> **Action item**:
Exact copy, no pictures: set down every entry below as written.

Available data Block Start

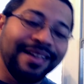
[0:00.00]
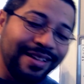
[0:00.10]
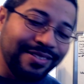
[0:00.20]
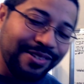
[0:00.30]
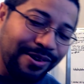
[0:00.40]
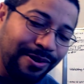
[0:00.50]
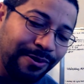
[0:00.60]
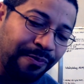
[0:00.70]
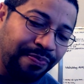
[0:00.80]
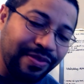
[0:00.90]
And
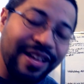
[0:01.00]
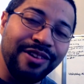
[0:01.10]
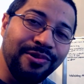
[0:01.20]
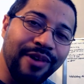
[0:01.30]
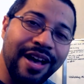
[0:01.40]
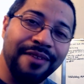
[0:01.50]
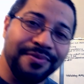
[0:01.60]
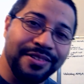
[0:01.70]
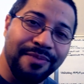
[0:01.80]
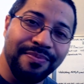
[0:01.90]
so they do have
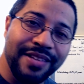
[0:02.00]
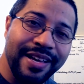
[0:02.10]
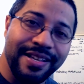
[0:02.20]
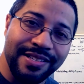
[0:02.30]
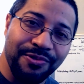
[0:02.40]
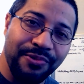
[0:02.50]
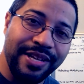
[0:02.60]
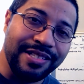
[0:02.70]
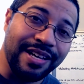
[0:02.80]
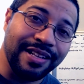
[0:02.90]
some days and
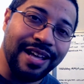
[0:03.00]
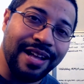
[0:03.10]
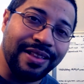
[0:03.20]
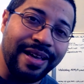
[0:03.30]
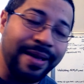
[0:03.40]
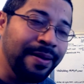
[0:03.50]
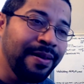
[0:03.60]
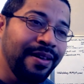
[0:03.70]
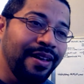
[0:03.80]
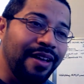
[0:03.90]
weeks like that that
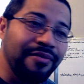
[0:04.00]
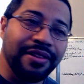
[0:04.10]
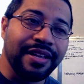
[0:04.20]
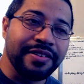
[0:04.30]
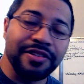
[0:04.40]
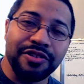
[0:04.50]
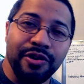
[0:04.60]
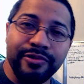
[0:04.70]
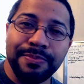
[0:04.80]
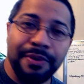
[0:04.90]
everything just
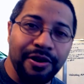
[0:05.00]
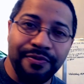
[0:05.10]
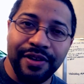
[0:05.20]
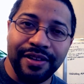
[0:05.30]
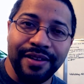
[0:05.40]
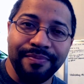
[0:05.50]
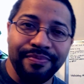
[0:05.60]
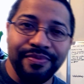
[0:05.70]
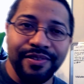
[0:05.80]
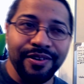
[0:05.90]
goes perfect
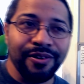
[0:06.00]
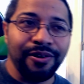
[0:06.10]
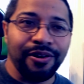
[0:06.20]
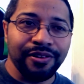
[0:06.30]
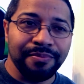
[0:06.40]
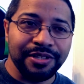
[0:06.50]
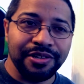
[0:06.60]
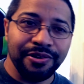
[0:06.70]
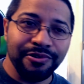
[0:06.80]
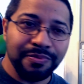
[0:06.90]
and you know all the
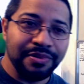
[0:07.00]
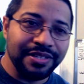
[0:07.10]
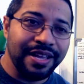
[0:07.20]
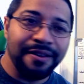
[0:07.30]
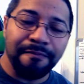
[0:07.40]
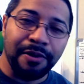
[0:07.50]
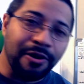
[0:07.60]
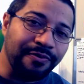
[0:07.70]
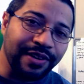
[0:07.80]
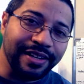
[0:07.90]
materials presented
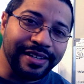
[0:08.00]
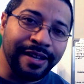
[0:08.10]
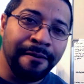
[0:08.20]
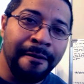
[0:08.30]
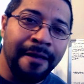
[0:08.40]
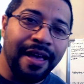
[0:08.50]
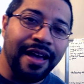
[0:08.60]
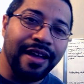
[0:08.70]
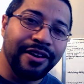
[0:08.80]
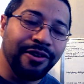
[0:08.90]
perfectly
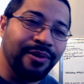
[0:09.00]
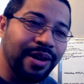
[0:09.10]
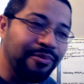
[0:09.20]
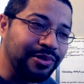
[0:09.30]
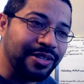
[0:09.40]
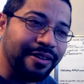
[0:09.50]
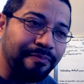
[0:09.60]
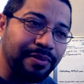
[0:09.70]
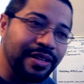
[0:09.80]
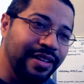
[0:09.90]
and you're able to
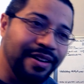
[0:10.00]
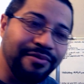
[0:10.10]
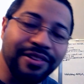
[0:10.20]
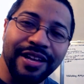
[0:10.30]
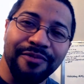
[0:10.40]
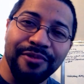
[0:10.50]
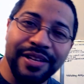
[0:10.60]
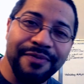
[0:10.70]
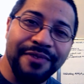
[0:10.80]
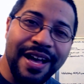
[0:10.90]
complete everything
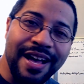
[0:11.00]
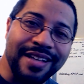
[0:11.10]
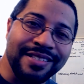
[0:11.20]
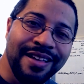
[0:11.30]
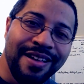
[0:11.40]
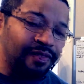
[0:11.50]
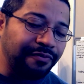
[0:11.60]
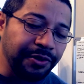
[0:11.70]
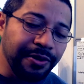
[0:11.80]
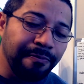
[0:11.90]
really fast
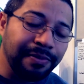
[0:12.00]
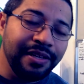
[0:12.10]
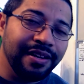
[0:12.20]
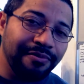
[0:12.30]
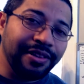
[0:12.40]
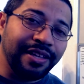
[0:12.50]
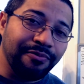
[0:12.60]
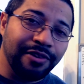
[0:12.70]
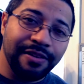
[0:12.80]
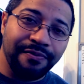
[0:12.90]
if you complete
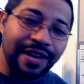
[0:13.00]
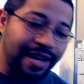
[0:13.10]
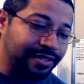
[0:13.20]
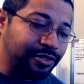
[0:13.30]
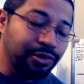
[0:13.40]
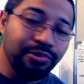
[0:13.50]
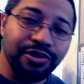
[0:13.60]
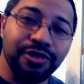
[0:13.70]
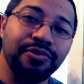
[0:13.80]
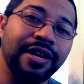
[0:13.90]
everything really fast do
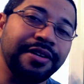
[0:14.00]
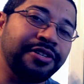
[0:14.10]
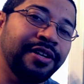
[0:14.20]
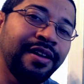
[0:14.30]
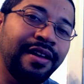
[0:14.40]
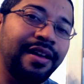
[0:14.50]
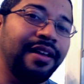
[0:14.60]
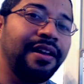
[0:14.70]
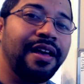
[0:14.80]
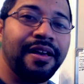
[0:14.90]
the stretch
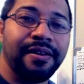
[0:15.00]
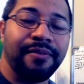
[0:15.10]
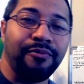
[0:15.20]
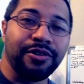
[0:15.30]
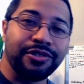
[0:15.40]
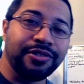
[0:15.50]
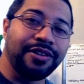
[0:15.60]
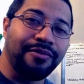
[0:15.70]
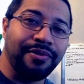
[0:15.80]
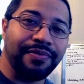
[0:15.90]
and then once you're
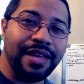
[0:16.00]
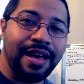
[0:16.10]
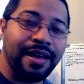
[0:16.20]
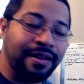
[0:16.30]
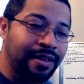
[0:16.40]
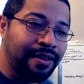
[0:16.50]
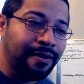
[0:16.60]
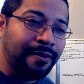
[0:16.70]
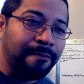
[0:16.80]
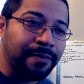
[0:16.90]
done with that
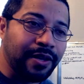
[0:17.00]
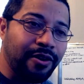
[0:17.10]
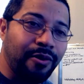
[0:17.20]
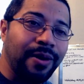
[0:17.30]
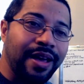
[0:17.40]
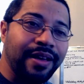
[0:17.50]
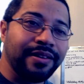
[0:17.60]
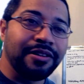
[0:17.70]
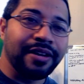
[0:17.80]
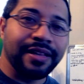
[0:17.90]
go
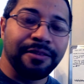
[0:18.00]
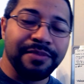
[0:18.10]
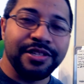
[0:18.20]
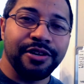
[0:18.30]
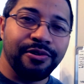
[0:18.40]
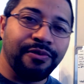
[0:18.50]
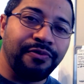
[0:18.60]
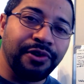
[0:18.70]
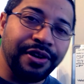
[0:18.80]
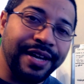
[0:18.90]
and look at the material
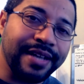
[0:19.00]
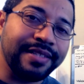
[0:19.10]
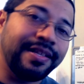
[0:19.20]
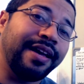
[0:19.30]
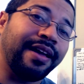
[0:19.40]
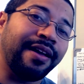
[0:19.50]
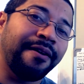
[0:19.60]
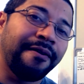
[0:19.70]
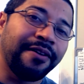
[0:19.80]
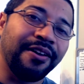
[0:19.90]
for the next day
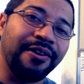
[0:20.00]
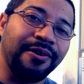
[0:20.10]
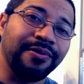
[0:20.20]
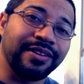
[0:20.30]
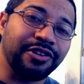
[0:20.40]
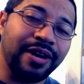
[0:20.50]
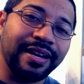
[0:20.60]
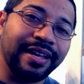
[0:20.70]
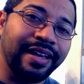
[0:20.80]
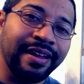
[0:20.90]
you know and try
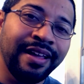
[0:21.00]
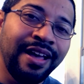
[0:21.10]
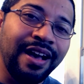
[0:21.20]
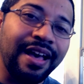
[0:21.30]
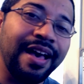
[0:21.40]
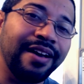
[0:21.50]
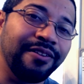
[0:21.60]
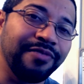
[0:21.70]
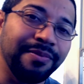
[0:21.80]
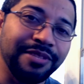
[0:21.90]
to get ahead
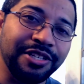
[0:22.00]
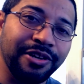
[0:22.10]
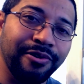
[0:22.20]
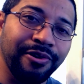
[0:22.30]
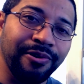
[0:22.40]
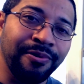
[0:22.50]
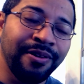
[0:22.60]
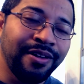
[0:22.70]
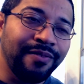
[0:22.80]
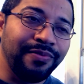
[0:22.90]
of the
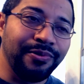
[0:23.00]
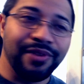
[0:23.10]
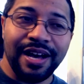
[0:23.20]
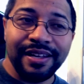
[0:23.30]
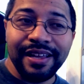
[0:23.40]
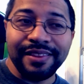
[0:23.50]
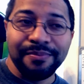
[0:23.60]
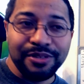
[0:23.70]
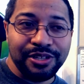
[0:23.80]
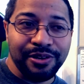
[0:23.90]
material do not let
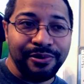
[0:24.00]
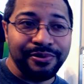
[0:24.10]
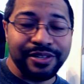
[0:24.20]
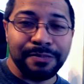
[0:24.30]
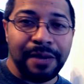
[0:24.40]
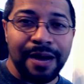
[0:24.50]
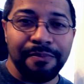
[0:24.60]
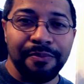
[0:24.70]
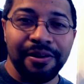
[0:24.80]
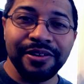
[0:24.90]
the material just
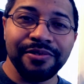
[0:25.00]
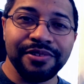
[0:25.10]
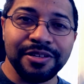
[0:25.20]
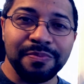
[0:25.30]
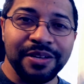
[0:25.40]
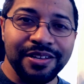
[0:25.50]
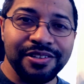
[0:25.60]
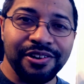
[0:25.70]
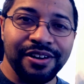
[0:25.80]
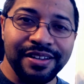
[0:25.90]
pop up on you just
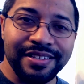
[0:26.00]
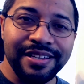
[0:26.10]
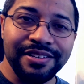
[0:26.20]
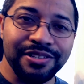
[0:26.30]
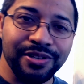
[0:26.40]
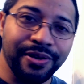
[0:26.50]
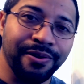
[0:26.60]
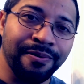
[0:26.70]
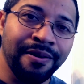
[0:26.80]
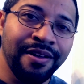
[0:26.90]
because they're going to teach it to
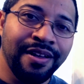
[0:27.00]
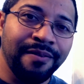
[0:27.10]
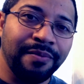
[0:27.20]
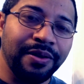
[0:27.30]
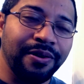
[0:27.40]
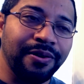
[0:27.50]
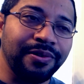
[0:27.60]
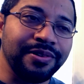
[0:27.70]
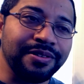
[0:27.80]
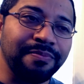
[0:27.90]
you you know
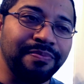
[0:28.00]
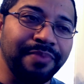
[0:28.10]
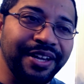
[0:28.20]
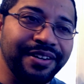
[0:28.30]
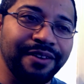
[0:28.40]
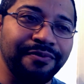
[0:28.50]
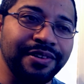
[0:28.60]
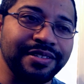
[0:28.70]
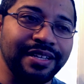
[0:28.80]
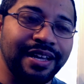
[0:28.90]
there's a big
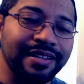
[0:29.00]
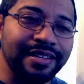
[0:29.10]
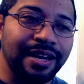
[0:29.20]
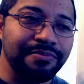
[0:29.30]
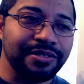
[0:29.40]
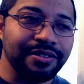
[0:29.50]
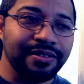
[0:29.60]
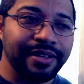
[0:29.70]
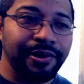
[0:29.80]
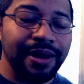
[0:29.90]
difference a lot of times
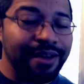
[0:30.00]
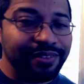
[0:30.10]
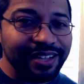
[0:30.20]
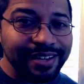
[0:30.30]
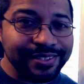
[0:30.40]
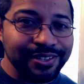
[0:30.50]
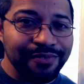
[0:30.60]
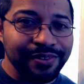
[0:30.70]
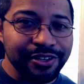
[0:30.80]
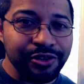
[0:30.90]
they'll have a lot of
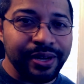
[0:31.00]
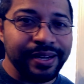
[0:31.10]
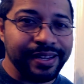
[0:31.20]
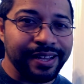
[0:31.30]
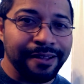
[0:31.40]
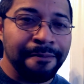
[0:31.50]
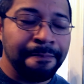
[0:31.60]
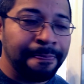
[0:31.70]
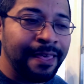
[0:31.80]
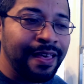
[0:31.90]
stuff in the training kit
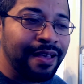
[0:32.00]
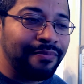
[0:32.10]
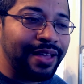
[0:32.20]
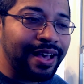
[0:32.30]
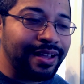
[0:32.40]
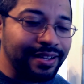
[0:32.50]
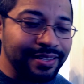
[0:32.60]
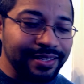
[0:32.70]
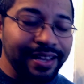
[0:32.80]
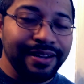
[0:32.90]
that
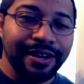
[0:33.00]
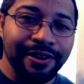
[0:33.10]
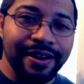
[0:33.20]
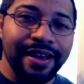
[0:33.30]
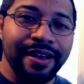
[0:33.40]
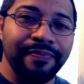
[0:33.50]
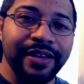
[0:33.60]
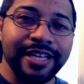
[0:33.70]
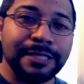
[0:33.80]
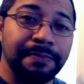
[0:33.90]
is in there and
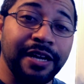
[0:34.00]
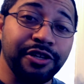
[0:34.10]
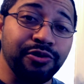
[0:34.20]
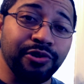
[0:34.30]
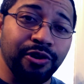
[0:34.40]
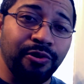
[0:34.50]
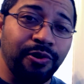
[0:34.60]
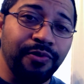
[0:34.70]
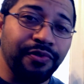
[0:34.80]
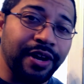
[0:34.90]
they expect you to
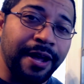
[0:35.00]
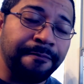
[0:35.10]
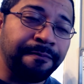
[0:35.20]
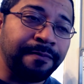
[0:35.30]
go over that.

Available data Block End

> **Task answer**:
[0:00.00]
[0:00.10]
[0:00.20]
[0:00.30]
[0:00.40]
[0:00.50]
[0:00.60]
[0:00.70]
[0:00.80]
[0:00.90]
And
[0:01.00]
[0:01.10]
[0:01.20]
[0:01.30]
[0:01.40]
[0:01.50]
[0:01.60]
[0:01.70]
[0:01.80]
[0:01.90]
so they do have
[0:02.00]
[0:02.10]
[0:02.20]
[0:02.30]
[0:02.40]
[0:02.50]
[0:02.60]
[0:02.70]
[0:02.80]
[0:02.90]
some days and
[0:03.00]
[0:03.10]
[0:03.20]
[0:03.30]
[0:03.40]
[0:03.50]
[0:03.60]
[0:03.70]
[0:03.80]
[0:03.90]
weeks like that that
[0:04.00]
[0:04.10]
[0:04.20]
[0:04.30]
[0:04.40]
[0:04.50]
[0:04.60]
[0:04.70]
[0:04.80]
[0:04.90]
everything just
[0:05.00]
[0:05.10]
[0:05.20]
[0:05.30]
[0:05.40]
[0:05.50]
[0:05.60]
[0:05.70]
[0:05.80]
[0:05.90]
goes perfect
[0:06.00]
[0:06.10]
[0:06.20]
[0:06.30]
[0:06.40]
[0:06.50]
[0:06.60]
[0:06.70]
[0:06.80]
[0:06.90]
and you know all the
[0:07.00]
[0:07.10]
[0:07.20]
[0:07.30]
[0:07.40]
[0:07.50]
[0:07.60]
[0:07.70]
[0:07.80]
[0:07.90]
materials presented
[0:08.00]
[0:08.10]
[0:08.20]
[0:08.30]
[0:08.40]
[0:08.50]
[0:08.60]
[0:08.70]
[0:08.80]
[0:08.90]
perfectly
[0:09.00]
[0:09.10]
[0:09.20]
[0:09.30]
[0:09.40]
[0:09.50]
[0:09.60]
[0:09.70]
[0:09.80]
[0:09.90]
and you're able to
[0:10.00]
[0:10.10]
[0:10.20]
[0:10.30]
[0:10.40]
[0:10.50]
[0:10.60]
[0:10.70]
[0:10.80]
[0:10.90]
complete everything
[0:11.00]
[0:11.10]
[0:11.20]
[0:11.30]
[0:11.40]
[0:11.50]
[0:11.60]
[0:11.70]
[0:11.80]
[0:11.90]
really fast
[0:12.00]
[0:12.10]
[0:12.20]
[0:12.30]
[0:12.40]
[0:12.50]
[0:12.60]
[0:12.70]
[0:12.80]
[0:12.90]
if you complete
[0:13.00]
[0:13.10]
[0:13.20]
[0:13.30]
[0:13.40]
[0:13.50]
[0:13.60]
[0:13.70]
[0:13.80]
[0:13.90]
everything really fast do
[0:14.00]
[0:14.10]
[0:14.20]
[0:14.30]
[0:14.40]
[0:14.50]
[0:14.60]
[0:14.70]
[0:14.80]
[0:14.90]
the stretch
[0:15.00]
[0:15.10]
[0:15.20]
[0:15.30]
[0:15.40]
[0:15.50]
[0:15.60]
[0:15.70]
[0:15.80]
[0:15.90]
and then once you're
[0:16.00]
[0:16.10]
[0:16.20]
[0:16.30]
[0:16.40]
[0:16.50]
[0:16.60]
[0:16.70]
[0:16.80]
[0:16.90]
done with that
[0:17.00]
[0:17.10]
[0:17.20]
[0:17.30]
[0:17.40]
[0:17.50]
[0:17.60]
[0:17.70]
[0:17.80]
[0:17.90]
go
[0:18.00]
[0:18.10]
[0:18.20]
[0:18.30]
[0:18.40]
[0:18.50]
[0:18.60]
[0:18.70]
[0:18.80]
[0:18.90]
and look at the material
[0:19.00]
[0:19.10]
[0:19.20]
[0:19.30]
[0:19.40]
[0:19.50]
[0:19.60]
[0:19.70]
[0:19.80]
[0:19.90]
for the next day
[0:20.00]
[0:20.10]
[0:20.20]
[0:20.30]
[0:20.40]
[0:20.50]
[0:20.60]
[0:20.70]
[0:20.80]
[0:20.90]
you know and try
[0:21.00]
[0:21.10]
[0:21.20]
[0:21.30]
[0:21.40]
[0:21.50]
[0:21.60]
[0:21.70]
[0:21.80]
[0:21.90]
to get ahead
[0:22.00]
[0:22.10]
[0:22.20]
[0:22.30]
[0:22.40]
[0:22.50]
[0:22.60]
[0:22.70]
[0:22.80]
[0:22.90]
of the
[0:23.00]
[0:23.10]
[0:23.20]
[0:23.30]
[0:23.40]
[0:23.50]
[0:23.60]
[0:23.70]
[0:23.80]
[0:23.90]
material do not let
[0:24.00]
[0:24.10]
[0:24.20]
[0:24.30]
[0:24.40]
[0:24.50]
[0:24.60]
[0:24.70]
[0:24.80]
[0:24.90]
the material just
[0:25.00]
[0:25.10]
[0:25.20]
[0:25.30]
[0:25.40]
[0:25.50]
[0:25.60]
[0:25.70]
[0:25.80]
[0:25.90]
pop up on you just
[0:26.00]
[0:26.10]
[0:26.20]
[0:26.30]
[0:26.40]
[0:26.50]
[0:26.60]
[0:26.70]
[0:26.80]
[0:26.90]
because they're going to teach it to
[0:27.00]
[0:27.10]
[0:27.20]
[0:27.30]
[0:27.40]
[0:27.50]
[0:27.60]
[0:27.70]
[0:27.80]
[0:27.90]
you you know
[0:28.00]
[0:28.10]
[0:28.20]
[0:28.30]
[0:28.40]
[0:28.50]
[0:28.60]
[0:28.70]
[0:28.80]
[0:28.90]
there's a big
[0:29.00]
[0:29.10]
[0:29.20]
[0:29.30]
[0:29.40]
[0:29.50]
[0:29.60]
[0:29.70]
[0:29.80]
[0:29.90]
difference a lot of times
[0:30.00]
[0:30.10]
[0:30.20]
[0:30.30]
[0:30.40]
[0:30.50]
[0:30.60]
[0:30.70]
[0:30.80]
[0:30.90]
they'll have a lot of
[0:31.00]
[0:31.10]
[0:31.20]
[0:31.30]
[0:31.40]
[0:31.50]
[0:31.60]
[0:31.70]
[0:31.80]
[0:31.90]
stuff in the training kit
[0:32.00]
[0:32.10]
[0:32.20]
[0:32.30]
[0:32.40]
[0:32.50]
[0:32.60]
[0:32.70]
[0:32.80]
[0:32.90]
that
[0:33.00]
[0:33.10]
[0:33.20]
[0:33.30]
[0:33.40]
[0:33.50]
[0:33.60]
[0:33.70]
[0:33.80]
[0:33.90]
is in there and
[0:34.00]
[0:34.10]
[0:34.20]
[0:34.30]
[0:34.40]
[0:34.50]
[0:34.60]
[0:34.70]
[0:34.80]
[0:34.90]
they expect you to
[0:35.00]
[0:35.10]
[0:35.20]
[0:35.30]
go over that.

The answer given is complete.